Quinze mois après la nomination d’Amadou Oury Bah à la tête du gouvernement guinéen, Abdoulaye Kourouma dresse un bilan critique de sa gouvernance. Entre décisions unilatérales, recul du dialogue politique et incohérences dans la préparation des élections de 2025, l’ancien collaborateur de figures politiques majeures alerte sur les risques pour la stabilité du pays et appelle à un retour urgent au professionnalisme et au respect de l’autorité d’État.
PolitikOdrome.Com : Bonjour M. Abdoulaye Kourouma, merci de nous accorder cet entretien. Quinze mois après la nomination d’Amadou Oury Bah à la tête du gouvernement, comment analysez-vous sa gouvernance politique ?
Abdoulaye Kourouma : Avec toute son expérience et son parcours auprès de figures politiques majeures telles que feu Bah Mamadou, Siradjo Diallo ou Jean-Marie Doré, beaucoup espéraient que Bah Oury incarnerait une transition réussie, basée sur la convivialité, l’amitié et le succès. Malheureusement, nous constatons qu’il n’a pas réussi à instaurer un dialogue politique véritable, ce qui est pourtant essentiel pour assurer une stabilité politique durable.
Qu’est-ce qui vous a particulièrement déçu dans sa gouvernance ?
Abdoulaye Kourouma : Ce sont surtout les décisions unilatérales qui me préoccupent. Une transition politique doit être fondée sur un consensus, un accord mutuel. Le dialogue avec les leaders politiques et d’opinion est la clé. Or, nous constatons un recul par rapport aux cadres de dialogue instaurés sous la transition précédente, notamment ceux mis en place par Gomou. Aujourd’hui, les décisions sont prises sans concertation, ce qui est très regrettable.
Faut-il comprendre que vous considérez la mission du Premier ministre comme un échec ?
Abdoulaye Kourouma : Je ne parlerais pas d’échec total, mais clairement, l’absence de dialogue, qui est l’essence même d’une transition, est problématique. Le dialogue est la base pour construire la confiance et l’adhésion nécessaires à toute transition politique réussie.
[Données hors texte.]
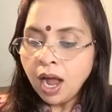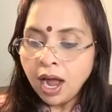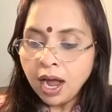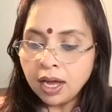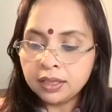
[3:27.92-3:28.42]

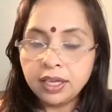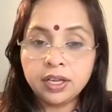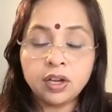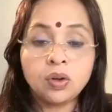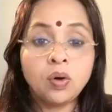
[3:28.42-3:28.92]
आदि
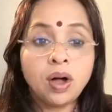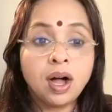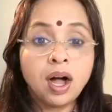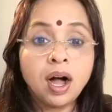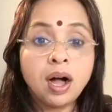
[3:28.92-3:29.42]
यज्ञो
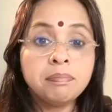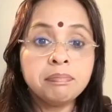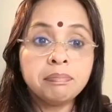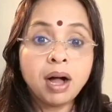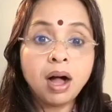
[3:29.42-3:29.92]
अहम
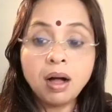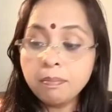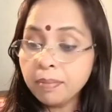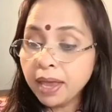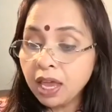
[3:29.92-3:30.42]

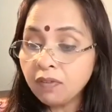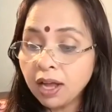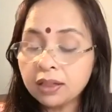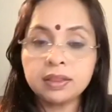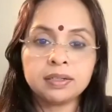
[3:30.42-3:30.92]
अहम
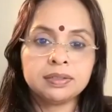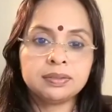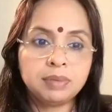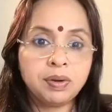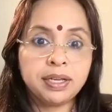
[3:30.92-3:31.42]
एवात्र
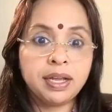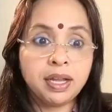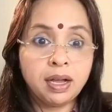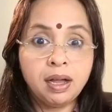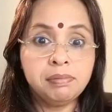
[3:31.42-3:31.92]
भगवान कह
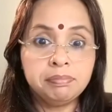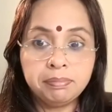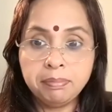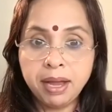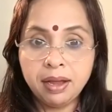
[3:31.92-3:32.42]
रहे अहम
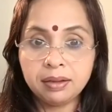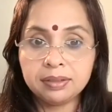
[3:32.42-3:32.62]
मैं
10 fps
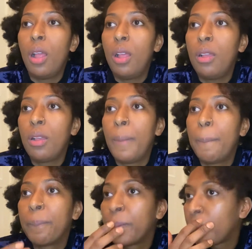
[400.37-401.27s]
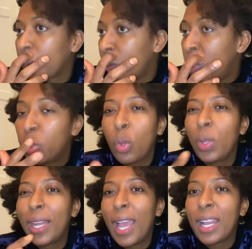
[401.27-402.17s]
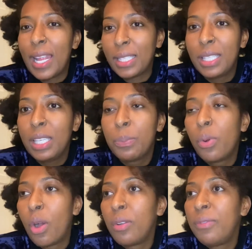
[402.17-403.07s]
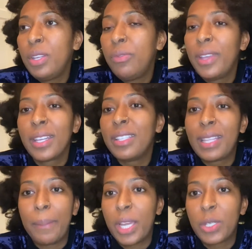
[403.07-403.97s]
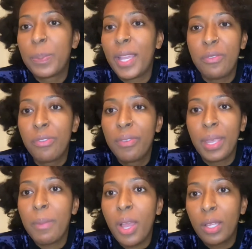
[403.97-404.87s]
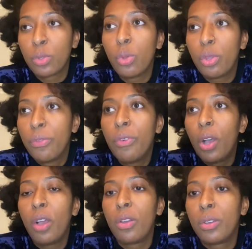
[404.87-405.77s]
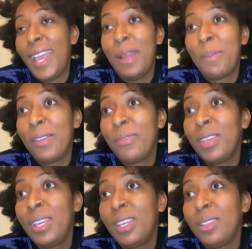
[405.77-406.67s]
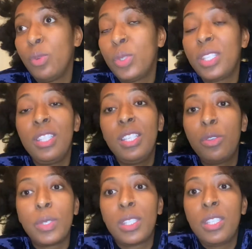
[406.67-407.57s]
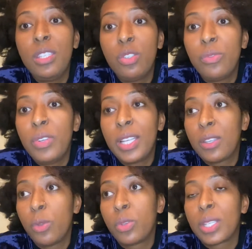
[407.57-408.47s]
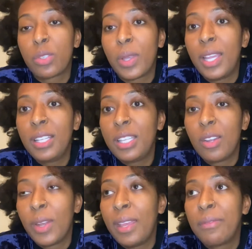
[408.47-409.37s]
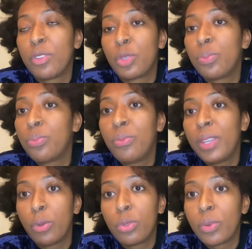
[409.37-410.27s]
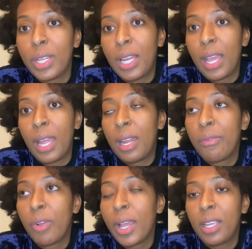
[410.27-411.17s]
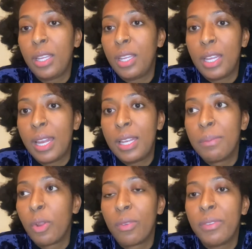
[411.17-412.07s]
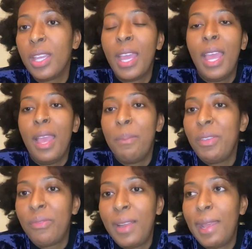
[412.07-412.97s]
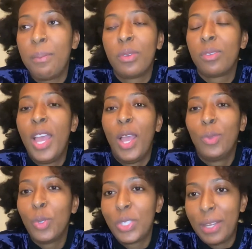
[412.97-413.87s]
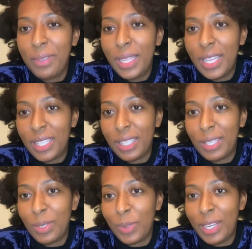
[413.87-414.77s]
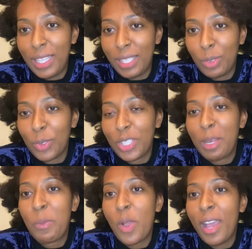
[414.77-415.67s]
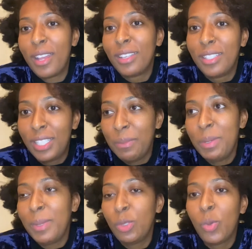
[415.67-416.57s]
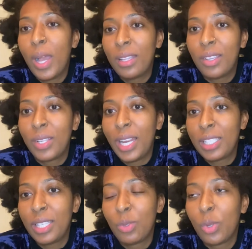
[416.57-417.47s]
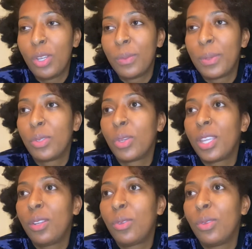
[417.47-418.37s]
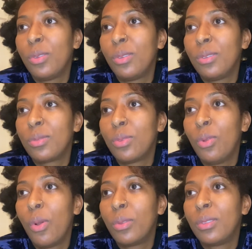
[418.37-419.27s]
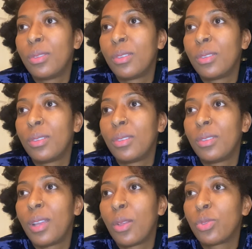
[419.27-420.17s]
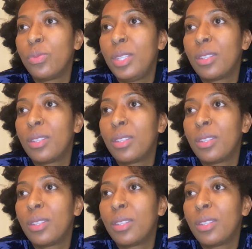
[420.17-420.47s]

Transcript: euh, le truc là classique pour enlever le vernis, ça marche pas. Il faut vraiment un truc fort. Euh, elle m'avait aussi dit que si je voulais que ça soit elle qui l'enlève, je retourner la, la voir et elle allait me l'enlever. Mes flemmes. Donc j'avais de l'acétone, de l'acétone chez moi. J'ai mis mes doigts dans de l'acétone pendant quelques secondes. Euh, ensuite,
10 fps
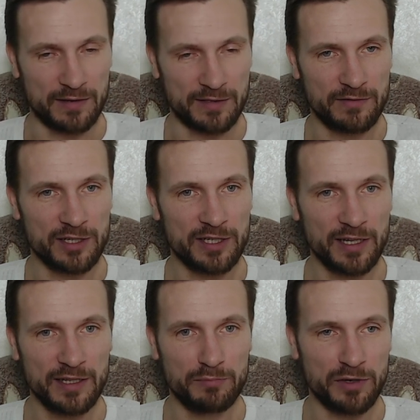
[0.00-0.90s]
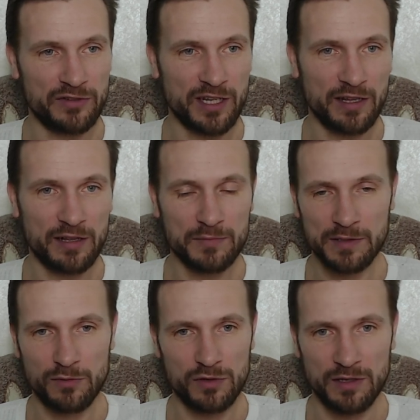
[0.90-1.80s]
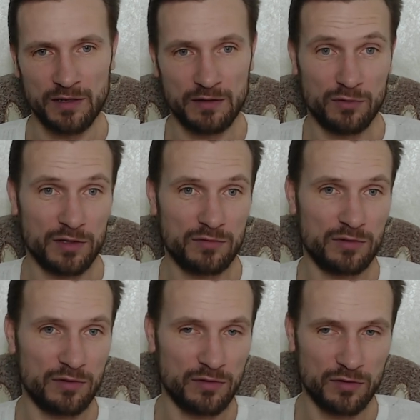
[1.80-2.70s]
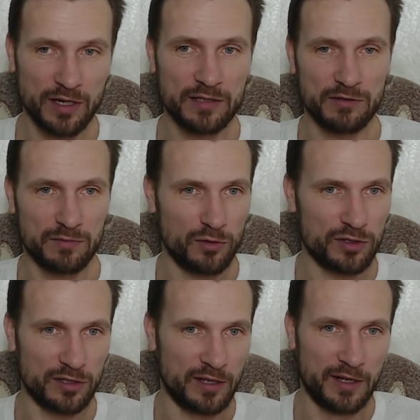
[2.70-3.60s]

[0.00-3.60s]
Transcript: совершенным профессионалом своего дела. Вот и все. Он разве сможет?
La présidentielle et les législatives sont annoncées pour décembre 2025. Pensez-vous que ce calendrier est réaliste ?
Abdoulaye Kourouma : La question du retour à l’ordre constitutionnel reste entière. Aujourd’hui, il n’y a même pas de constitution en place, ce qui rend prématuré tout débat sur les élections. Avant d’envisager un calendrier électoral, il faut d’abord adopter une constitution et établir un plan clair pour le retour à l’ordre constitutionnel. Par ailleurs, les annonces sur les dates d’élections se multiplient, parfois contradictoires, ce qui nuit à la crédibilité des autorités. Le président de la République, le porte-parole du gouvernement, puis le Premier ministre se succèdent dans les déclarations, sans cohérence ni respect de la hiérarchie. C’est là, selon moi, un autre signe de la faiblesse actuelle de la gouvernance.
Un dernier mot ?
Abdoulaye Kourouma : J’invite tout le monde à plus de professionnalisme et à ne pas banaliser l’autorité de l’État. Les paroles du président de la République doivent être respectées et appliquées. C’est fondamental pour la stabilité et la crédibilité du pays.
PolitikoDrome.Com : Merci beaucoup, M. Kourouma.